━━━━━ Data provided ━━━━━

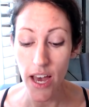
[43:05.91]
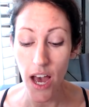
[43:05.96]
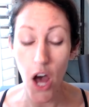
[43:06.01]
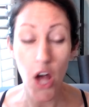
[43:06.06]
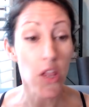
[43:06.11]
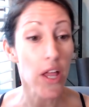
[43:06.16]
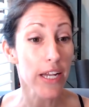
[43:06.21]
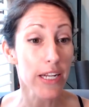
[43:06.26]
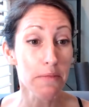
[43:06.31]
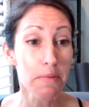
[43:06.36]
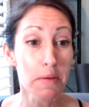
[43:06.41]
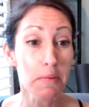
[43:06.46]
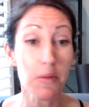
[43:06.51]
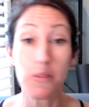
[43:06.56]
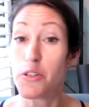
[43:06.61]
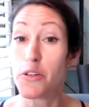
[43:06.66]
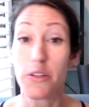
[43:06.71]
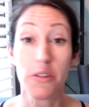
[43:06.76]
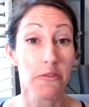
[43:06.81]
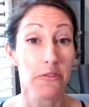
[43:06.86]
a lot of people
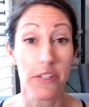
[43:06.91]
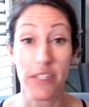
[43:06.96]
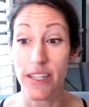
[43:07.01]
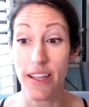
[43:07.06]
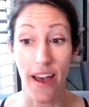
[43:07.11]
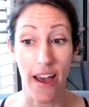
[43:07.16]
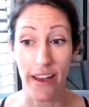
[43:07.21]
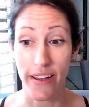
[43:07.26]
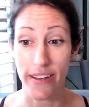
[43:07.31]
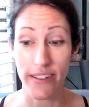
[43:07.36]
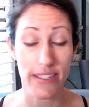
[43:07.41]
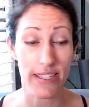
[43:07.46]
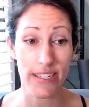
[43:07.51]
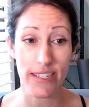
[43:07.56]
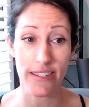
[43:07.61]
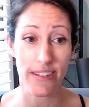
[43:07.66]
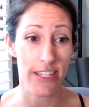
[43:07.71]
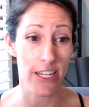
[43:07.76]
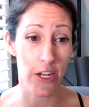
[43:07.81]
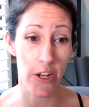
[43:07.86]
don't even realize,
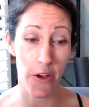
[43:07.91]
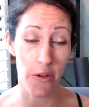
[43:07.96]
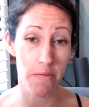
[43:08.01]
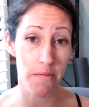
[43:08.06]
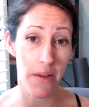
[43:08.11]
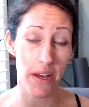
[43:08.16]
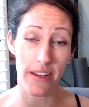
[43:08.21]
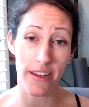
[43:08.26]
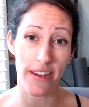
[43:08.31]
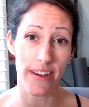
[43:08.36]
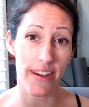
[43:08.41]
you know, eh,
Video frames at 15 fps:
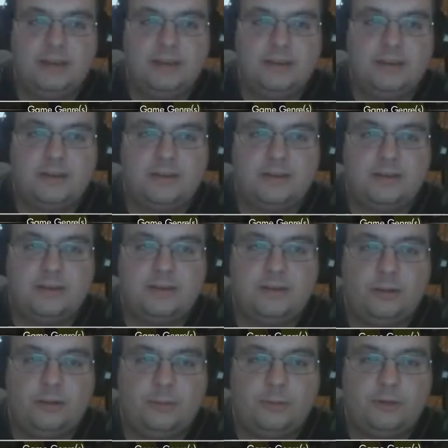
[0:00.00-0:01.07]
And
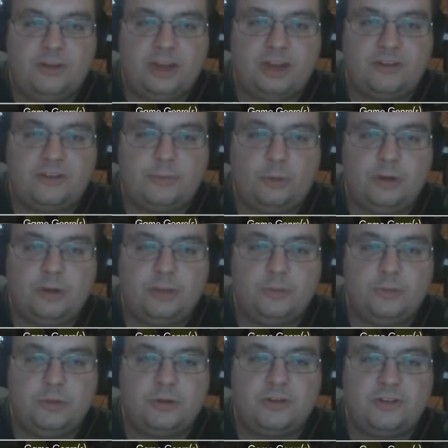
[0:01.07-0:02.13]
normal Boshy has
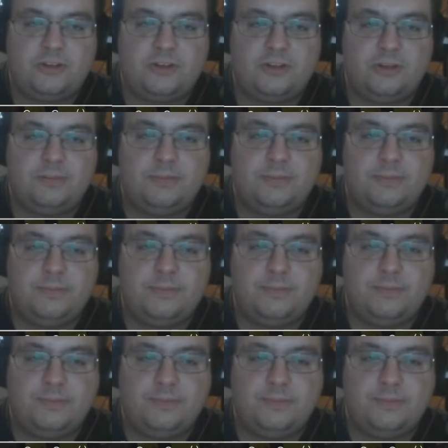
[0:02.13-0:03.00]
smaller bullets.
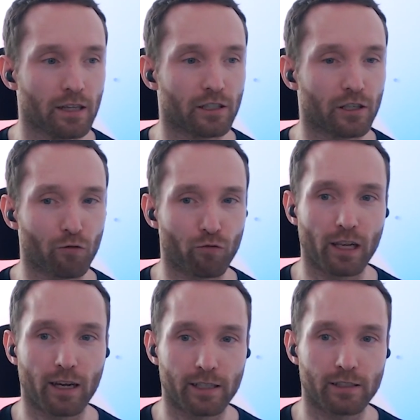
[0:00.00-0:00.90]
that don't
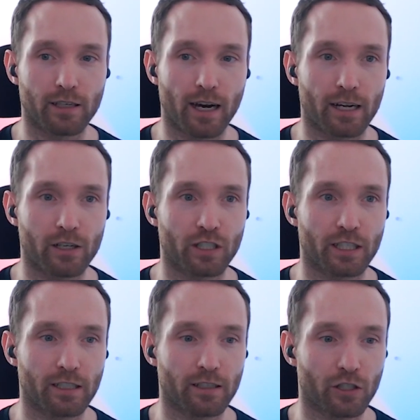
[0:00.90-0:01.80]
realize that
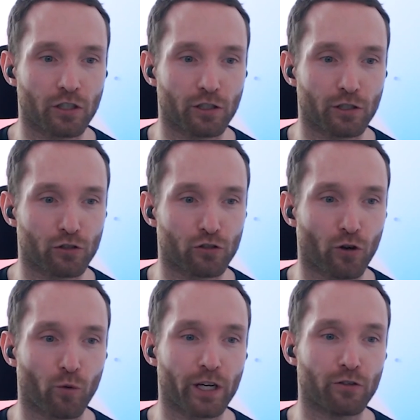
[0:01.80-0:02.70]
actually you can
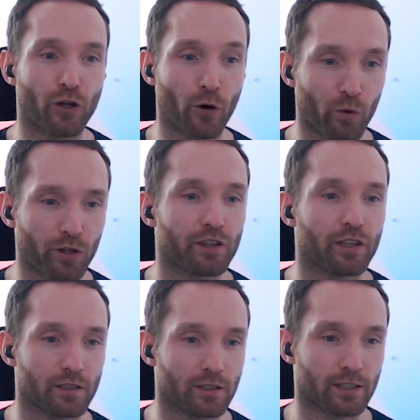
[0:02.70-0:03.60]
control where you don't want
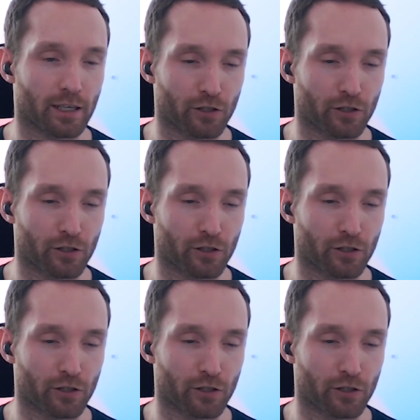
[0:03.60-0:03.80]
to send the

━━━━━

- [What to do]:
Please write out, exactly, every line from the line with "[0:00.90-0:01.80]" through the final line of the data above, leaving out pictures.

- [Completed exercise]:
[0:00.90-0:01.80]
realize that
[0:01.80-0:02.70]
actually you can
[0:02.70-0:03.60]
control where you don't want
[0:03.60-0:03.80]
to send the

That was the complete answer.